By using qualitative data, individuals can uncover descriptive and conceptual findings. Qualitative data can help individuals understand quantitative results and explore ideas. You can use qualitative data to determine what, how, and why a phenomenon occurs using methods such as observation, one-on-one interviews, and focus groups. Qualitative research involves collecting, analyzing, and interpreting non-numerical data, such as languages, text, videos, photographs, or audio recordings. Qualitative research can provide insights into how an individual subjectively perceives and interprets social interactions and phenomena.
Related: What Is Quantitative Analysis?
Is quantitative data more reliable than qualitative data?
Both qualitative and quantitative research methods have advantages. Quantitative methods use large populations, which can lead to more reliable results than qualitative data research. Statistics enable researchers to generate and analyze quantitative data, which enhances the credibility of the results. The credibility of qualitative research depends on both the researcher's ability and effort.

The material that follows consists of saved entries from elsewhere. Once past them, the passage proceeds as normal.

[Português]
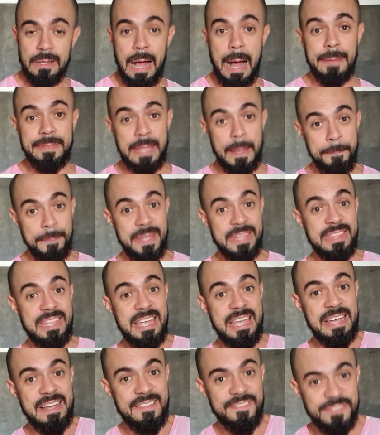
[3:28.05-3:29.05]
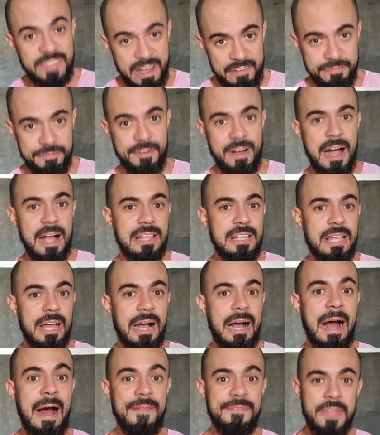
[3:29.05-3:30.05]
A depender da
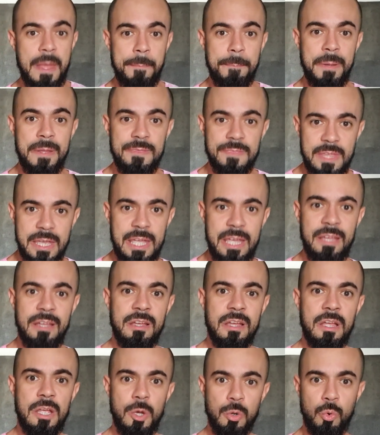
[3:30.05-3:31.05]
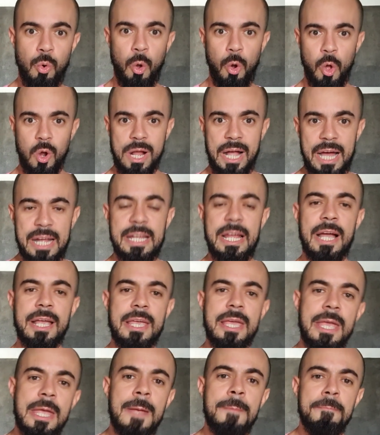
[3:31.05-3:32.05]
falha, a depender, eu colocaria
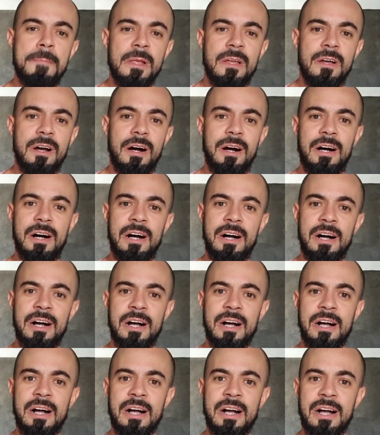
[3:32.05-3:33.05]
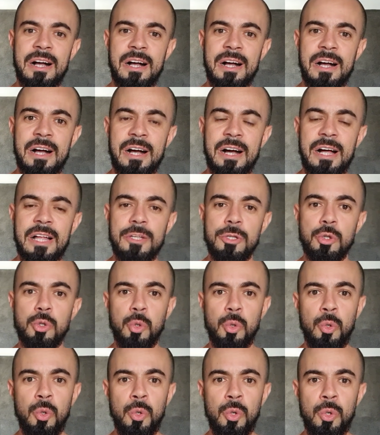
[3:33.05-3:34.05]
aqui, uh,
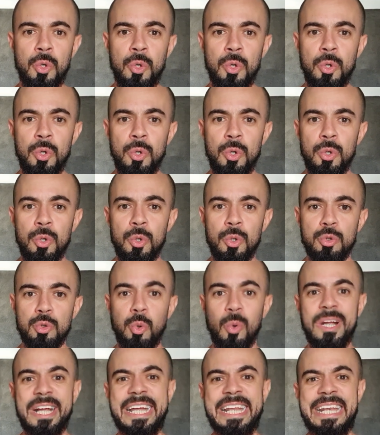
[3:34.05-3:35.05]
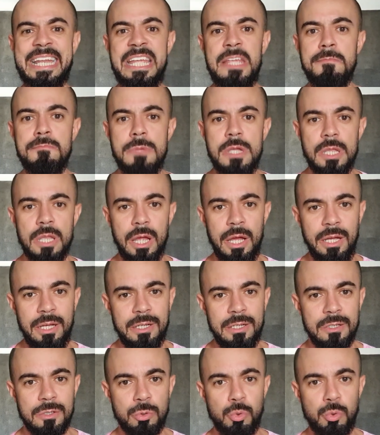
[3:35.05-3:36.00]
do, do crime, né?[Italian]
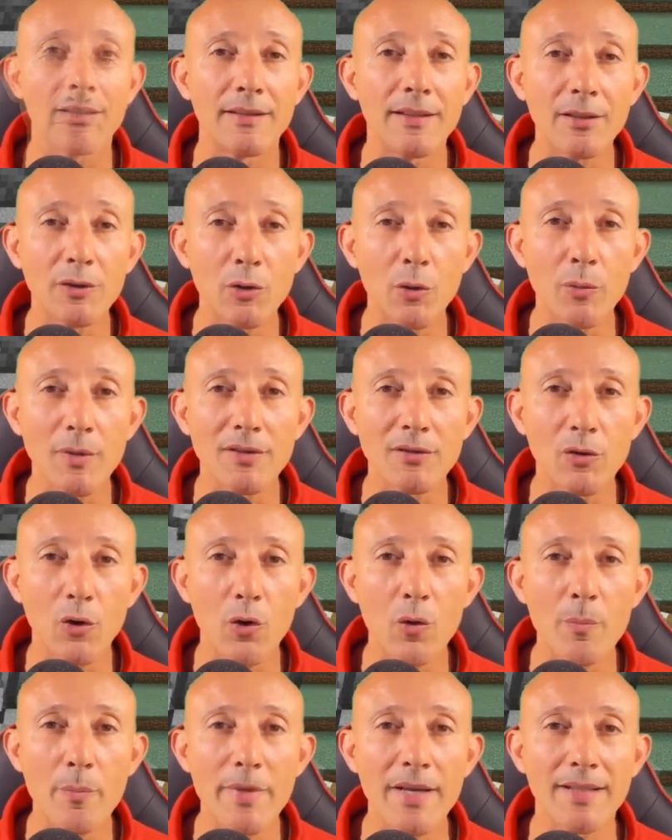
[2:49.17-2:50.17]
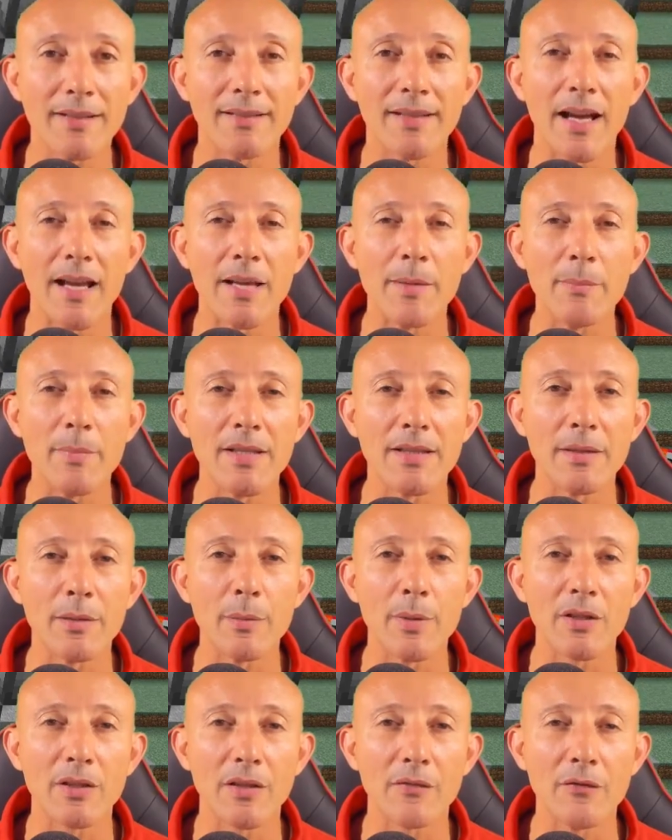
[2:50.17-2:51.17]
Detto questo commenta e metti
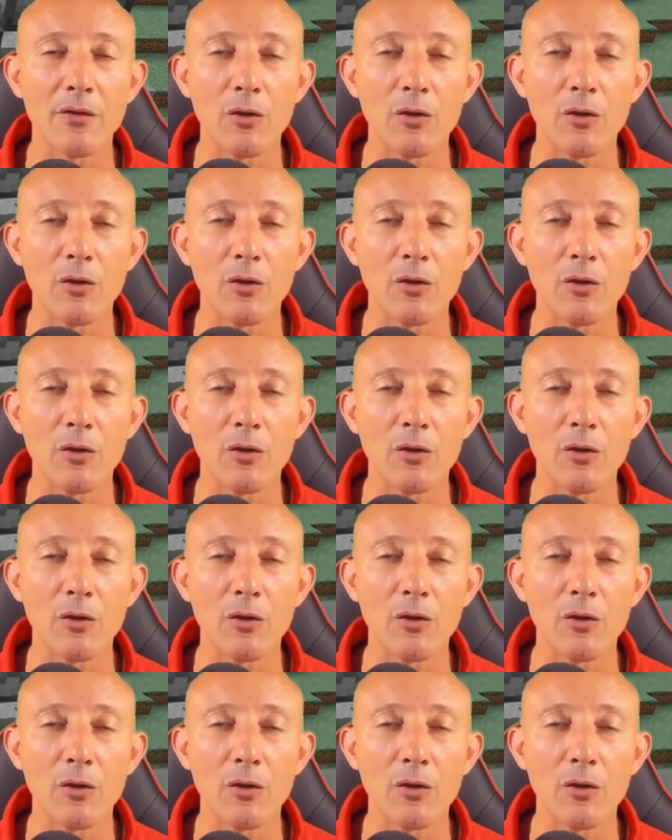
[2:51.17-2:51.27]
mi piace al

Quantitative research uses precise measurements and analysis to answer inquiries accurately. Researchers can compare numerical results to each other by making the same measurement or observation on the same sample, then calculating the correlation among their results. If the researchers rate the test similarly, the researchers can confirm that the results are highly reliable.
What are some example quantitative research questions?
The following are a few examples of quantitative research questions:
How much time do you typically spend shopping in our store?
How often does your supervisor provide you with constructive feedback?
How often do you use our products or services?
How many times have you ordered from our company in the past year?
How often do you fill out the optional survey after completing a purchase?
How much money do you typically spend during a single visit to our store?